**The task**
Only the lines from the line containing "Silent video, 10 frames per second." through the final line of the entries should be printed, exactly as given, with the pictures left out.

===== Information shown

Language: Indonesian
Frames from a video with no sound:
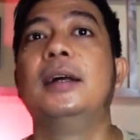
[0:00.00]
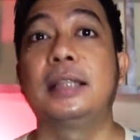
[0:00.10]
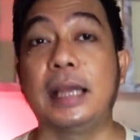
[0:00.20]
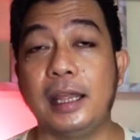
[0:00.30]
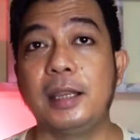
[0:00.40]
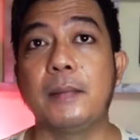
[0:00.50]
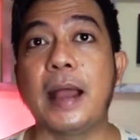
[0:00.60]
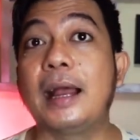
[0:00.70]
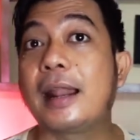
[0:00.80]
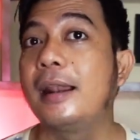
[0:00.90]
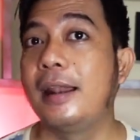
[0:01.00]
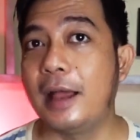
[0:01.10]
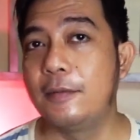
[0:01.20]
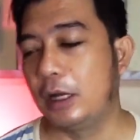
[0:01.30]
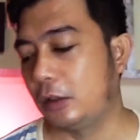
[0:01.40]
Na ini memang agak rendah
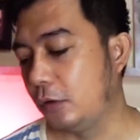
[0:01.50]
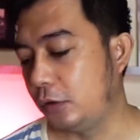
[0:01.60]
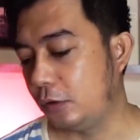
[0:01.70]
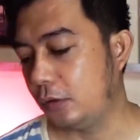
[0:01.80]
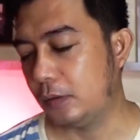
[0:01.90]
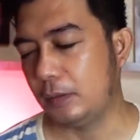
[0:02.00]
buat Onyo.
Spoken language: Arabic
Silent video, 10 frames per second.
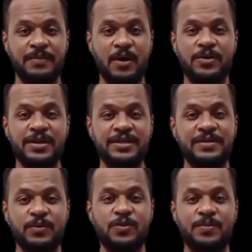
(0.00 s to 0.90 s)
ما هو
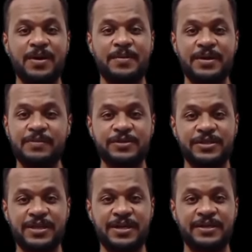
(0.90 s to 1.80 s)
الهندي بيقول بابا ايه
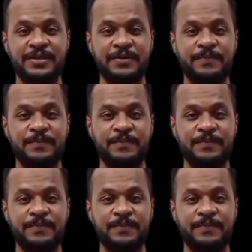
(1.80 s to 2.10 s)
المشكله يعني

==========

**Response to the exercise**
Silent video, 10 frames per second.
(0.00 s to 0.90 s)
ما هو
(0.90 s to 1.80 s)
الهندي بيقول بابا ايه
(1.80 s to 2.10 s)
المشكله يعني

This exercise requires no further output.